__Problem details__: Transcribe the data below verbatim from the line with "[00:00:11.05]" to the line with "[00:00:12.82]". Include both of those lines.

* * *

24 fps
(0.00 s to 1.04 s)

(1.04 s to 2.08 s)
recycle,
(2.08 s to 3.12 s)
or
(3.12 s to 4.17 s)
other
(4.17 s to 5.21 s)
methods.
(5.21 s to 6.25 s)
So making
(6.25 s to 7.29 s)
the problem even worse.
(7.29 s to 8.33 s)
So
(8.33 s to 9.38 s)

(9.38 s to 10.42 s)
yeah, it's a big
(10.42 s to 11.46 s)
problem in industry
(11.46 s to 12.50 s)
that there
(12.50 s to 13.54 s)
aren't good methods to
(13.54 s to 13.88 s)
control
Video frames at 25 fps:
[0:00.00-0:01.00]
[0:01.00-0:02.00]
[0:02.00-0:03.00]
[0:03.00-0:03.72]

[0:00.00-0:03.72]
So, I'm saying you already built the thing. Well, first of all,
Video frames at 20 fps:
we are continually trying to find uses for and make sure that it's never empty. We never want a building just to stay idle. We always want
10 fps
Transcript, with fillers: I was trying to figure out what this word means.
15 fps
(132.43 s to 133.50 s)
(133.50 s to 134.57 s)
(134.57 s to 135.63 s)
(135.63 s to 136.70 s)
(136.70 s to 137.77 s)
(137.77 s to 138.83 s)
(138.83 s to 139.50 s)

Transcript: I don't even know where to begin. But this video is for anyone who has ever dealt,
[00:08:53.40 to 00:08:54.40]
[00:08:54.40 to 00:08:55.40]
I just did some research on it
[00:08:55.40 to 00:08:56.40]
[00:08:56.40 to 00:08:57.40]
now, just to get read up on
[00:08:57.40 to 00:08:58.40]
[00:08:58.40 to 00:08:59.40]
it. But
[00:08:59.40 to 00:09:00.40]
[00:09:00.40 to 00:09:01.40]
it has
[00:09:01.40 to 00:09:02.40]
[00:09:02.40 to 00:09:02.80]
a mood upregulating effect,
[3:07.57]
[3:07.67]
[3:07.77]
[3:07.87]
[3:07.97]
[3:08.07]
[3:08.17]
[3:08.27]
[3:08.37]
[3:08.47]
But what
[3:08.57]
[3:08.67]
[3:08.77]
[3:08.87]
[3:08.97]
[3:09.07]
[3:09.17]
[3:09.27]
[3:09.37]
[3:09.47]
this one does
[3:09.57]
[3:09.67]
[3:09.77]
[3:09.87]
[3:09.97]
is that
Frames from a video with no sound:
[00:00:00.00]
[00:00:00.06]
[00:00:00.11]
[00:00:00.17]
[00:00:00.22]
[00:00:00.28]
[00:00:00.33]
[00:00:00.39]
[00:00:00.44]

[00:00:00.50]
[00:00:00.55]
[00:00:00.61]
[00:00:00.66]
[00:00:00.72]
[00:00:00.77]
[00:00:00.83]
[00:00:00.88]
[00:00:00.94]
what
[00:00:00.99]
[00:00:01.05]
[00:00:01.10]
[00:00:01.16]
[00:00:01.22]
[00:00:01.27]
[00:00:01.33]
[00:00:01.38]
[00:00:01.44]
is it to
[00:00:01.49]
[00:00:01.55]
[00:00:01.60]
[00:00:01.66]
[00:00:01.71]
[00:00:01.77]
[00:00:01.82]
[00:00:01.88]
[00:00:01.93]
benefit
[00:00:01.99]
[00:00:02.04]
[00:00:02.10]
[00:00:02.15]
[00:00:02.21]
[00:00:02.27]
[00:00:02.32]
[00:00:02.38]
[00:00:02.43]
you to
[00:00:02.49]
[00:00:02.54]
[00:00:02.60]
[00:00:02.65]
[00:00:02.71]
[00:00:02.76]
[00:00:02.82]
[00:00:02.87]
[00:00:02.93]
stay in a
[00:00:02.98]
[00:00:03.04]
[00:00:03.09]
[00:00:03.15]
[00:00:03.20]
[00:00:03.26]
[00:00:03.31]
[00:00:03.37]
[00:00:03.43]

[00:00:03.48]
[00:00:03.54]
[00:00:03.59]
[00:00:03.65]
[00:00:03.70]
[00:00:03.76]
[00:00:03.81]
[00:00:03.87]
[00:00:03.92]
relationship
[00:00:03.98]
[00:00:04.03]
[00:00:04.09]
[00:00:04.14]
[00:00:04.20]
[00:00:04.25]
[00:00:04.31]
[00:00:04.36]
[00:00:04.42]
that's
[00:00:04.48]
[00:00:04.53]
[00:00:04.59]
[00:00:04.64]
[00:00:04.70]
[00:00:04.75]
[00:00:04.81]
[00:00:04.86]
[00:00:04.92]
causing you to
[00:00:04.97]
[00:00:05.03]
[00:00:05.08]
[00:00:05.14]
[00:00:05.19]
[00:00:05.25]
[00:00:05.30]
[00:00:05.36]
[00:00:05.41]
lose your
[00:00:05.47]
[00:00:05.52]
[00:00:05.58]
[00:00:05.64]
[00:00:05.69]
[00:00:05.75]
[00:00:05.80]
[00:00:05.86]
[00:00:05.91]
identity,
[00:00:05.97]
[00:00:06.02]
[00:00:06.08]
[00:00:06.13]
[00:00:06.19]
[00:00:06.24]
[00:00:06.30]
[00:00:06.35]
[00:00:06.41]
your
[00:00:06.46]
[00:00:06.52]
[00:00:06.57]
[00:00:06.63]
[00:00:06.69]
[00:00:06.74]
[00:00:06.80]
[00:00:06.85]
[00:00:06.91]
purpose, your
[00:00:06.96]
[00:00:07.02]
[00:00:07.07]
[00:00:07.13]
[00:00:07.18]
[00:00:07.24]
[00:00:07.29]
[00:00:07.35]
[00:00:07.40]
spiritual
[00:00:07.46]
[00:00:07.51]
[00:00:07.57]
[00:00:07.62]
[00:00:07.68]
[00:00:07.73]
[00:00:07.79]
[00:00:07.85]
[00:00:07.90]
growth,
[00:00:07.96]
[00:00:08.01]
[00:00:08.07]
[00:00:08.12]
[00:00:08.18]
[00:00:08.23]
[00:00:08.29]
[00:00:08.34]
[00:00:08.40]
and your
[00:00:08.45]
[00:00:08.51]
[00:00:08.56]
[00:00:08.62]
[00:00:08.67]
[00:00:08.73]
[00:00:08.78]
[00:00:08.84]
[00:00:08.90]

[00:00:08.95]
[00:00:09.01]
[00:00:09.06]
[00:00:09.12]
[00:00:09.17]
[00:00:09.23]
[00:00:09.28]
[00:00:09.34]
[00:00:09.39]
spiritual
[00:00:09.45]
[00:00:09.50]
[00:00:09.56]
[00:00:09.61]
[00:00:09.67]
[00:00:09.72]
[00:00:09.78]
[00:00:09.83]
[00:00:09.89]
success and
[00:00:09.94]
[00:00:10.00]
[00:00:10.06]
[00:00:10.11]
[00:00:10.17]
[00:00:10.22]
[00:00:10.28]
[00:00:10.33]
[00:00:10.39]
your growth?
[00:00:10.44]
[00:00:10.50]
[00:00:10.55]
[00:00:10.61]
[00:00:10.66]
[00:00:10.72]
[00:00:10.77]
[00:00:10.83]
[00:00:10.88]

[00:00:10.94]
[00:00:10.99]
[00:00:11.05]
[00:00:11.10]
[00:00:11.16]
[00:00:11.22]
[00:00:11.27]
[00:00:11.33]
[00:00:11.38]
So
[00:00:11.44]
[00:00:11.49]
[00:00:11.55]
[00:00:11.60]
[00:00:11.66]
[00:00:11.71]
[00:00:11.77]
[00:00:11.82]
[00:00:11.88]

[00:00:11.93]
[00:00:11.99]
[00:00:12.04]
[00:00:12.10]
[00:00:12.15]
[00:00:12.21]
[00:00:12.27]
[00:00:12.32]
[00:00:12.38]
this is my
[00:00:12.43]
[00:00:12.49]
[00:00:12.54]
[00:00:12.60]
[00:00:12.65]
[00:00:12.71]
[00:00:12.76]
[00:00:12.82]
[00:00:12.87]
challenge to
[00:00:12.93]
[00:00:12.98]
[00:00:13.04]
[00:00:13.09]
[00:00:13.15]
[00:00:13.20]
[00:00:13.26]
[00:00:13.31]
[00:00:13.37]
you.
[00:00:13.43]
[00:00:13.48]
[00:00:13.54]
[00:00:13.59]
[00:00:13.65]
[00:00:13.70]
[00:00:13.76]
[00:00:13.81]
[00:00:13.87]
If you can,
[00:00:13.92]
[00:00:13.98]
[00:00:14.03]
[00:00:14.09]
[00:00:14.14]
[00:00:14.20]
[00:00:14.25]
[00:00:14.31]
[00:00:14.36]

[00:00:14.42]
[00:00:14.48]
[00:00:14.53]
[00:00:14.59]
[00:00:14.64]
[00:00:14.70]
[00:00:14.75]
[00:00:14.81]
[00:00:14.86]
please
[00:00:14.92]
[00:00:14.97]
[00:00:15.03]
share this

* * *

__Answer section__:
[00:00:11.05]
[00:00:11.10]
[00:00:11.16]
[00:00:11.22]
[00:00:11.27]
[00:00:11.33]
[00:00:11.38]
So
[00:00:11.44]
[00:00:11.49]
[00:00:11.55]
[00:00:11.60]
[00:00:11.66]
[00:00:11.71]
[00:00:11.77]
[00:00:11.82]
[00:00:11.88]

[00:00:11.93]
[00:00:11.99]
[00:00:12.04]
[00:00:12.10]
[00:00:12.15]
[00:00:12.21]
[00:00:12.27]
[00:00:12.32]
[00:00:12.38]
this is my
[00:00:12.43]
[00:00:12.49]
[00:00:12.54]
[00:00:12.60]
[00:00:12.65]
[00:00:12.71]
[00:00:12.76]
[00:00:12.82]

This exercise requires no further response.